▶ **What the exercise asks**: Copy out every line of the data exactly.

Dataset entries

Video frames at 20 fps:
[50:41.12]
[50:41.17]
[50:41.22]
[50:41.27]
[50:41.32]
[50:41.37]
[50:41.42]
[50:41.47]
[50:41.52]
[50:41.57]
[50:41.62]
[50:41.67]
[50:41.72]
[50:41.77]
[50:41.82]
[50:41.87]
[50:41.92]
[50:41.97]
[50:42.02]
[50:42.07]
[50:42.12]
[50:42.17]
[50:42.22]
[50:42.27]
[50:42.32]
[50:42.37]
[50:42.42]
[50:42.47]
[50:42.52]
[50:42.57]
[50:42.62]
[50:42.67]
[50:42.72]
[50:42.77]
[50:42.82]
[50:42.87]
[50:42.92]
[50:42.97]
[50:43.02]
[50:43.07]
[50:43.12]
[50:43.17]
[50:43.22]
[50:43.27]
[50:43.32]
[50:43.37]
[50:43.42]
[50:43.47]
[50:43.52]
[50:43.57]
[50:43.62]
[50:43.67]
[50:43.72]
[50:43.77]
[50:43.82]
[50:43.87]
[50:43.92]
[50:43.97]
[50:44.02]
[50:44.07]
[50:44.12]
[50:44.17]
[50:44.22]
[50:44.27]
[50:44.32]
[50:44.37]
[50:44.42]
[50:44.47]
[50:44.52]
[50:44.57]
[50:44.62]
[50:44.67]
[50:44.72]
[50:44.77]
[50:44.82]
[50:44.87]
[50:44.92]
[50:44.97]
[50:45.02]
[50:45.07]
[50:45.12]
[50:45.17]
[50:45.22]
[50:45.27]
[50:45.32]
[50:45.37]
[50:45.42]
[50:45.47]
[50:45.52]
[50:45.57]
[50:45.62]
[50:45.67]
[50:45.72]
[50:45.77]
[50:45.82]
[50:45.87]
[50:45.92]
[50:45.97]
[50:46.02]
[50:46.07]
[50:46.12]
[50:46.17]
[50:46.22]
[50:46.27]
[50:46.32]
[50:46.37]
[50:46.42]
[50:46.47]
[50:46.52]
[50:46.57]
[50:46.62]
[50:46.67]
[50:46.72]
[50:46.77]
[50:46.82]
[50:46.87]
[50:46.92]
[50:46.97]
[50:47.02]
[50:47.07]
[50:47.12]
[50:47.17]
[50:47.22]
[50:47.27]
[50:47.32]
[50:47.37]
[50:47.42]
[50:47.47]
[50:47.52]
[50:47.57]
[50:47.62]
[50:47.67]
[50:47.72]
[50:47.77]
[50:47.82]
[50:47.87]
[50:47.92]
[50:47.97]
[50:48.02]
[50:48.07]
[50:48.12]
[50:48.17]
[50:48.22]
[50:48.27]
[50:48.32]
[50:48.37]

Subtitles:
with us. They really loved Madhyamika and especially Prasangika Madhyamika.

▶ **The answer**:
Video frames at 20 fps:
[50:41.12]
[50:41.17]
[50:41.22]
[50:41.27]
[50:41.32]
[50:41.37]
[50:41.42]
[50:41.47]
[50:41.52]
[50:41.57]
[50:41.62]
[50:41.67]
[50:41.72]
[50:41.77]
[50:41.82]
[50:41.87]
[50:41.92]
[50:41.97]
[50:42.02]
[50:42.07]
[50:42.12]
[50:42.17]
[50:42.22]
[50:42.27]
[50:42.32]
[50:42.37]
[50:42.42]
[50:42.47]
[50:42.52]
[50:42.57]
[50:42.62]
[50:42.67]
[50:42.72]
[50:42.77]
[50:42.82]
[50:42.87]
[50:42.92]
[50:42.97]
[50:43.02]
[50:43.07]
[50:43.12]
[50:43.17]
[50:43.22]
[50:43.27]
[50:43.32]
[50:43.37]
[50:43.42]
[50:43.47]
[50:43.52]
[50:43.57]
[50:43.62]
[50:43.67]
[50:43.72]
[50:43.77]
[50:43.82]
[50:43.87]
[50:43.92]
[50:43.97]
[50:44.02]
[50:44.07]
[50:44.12]
[50:44.17]
[50:44.22]
[50:44.27]
[50:44.32]
[50:44.37]
[50:44.42]
[50:44.47]
[50:44.52]
[50:44.57]
[50:44.62]
[50:44.67]
[50:44.72]
[50:44.77]
[50:44.82]
[50:44.87]
[50:44.92]
[50:44.97]
[50:45.02]
[50:45.07]
[50:45.12]
[50:45.17]
[50:45.22]
[50:45.27]
[50:45.32]
[50:45.37]
[50:45.42]
[50:45.47]
[50:45.52]
[50:45.57]
[50:45.62]
[50:45.67]
[50:45.72]
[50:45.77]
[50:45.82]
[50:45.87]
[50:45.92]
[50:45.97]
[50:46.02]
[50:46.07]
[50:46.12]
[50:46.17]
[50:46.22]
[50:46.27]
[50:46.32]
[50:46.37]
[50:46.42]
[50:46.47]
[50:46.52]
[50:46.57]
[50:46.62]
[50:46.67]
[50:46.72]
[50:46.77]
[50:46.82]
[50:46.87]
[50:46.92]
[50:46.97]
[50:47.02]
[50:47.07]
[50:47.12]
[50:47.17]
[50:47.22]
[50:47.27]
[50:47.32]
[50:47.37]
[50:47.42]
[50:47.47]
[50:47.52]
[50:47.57]
[50:47.62]
[50:47.67]
[50:47.72]
[50:47.77]
[50:47.82]
[50:47.87]
[50:47.92]
[50:47.97]
[50:48.02]
[50:48.07]
[50:48.12]
[50:48.17]
[50:48.22]
[50:48.27]
[50:48.32]
[50:48.37]

Subtitles:
with us. They really loved Madhyamika and especially Prasangika Madhyamika.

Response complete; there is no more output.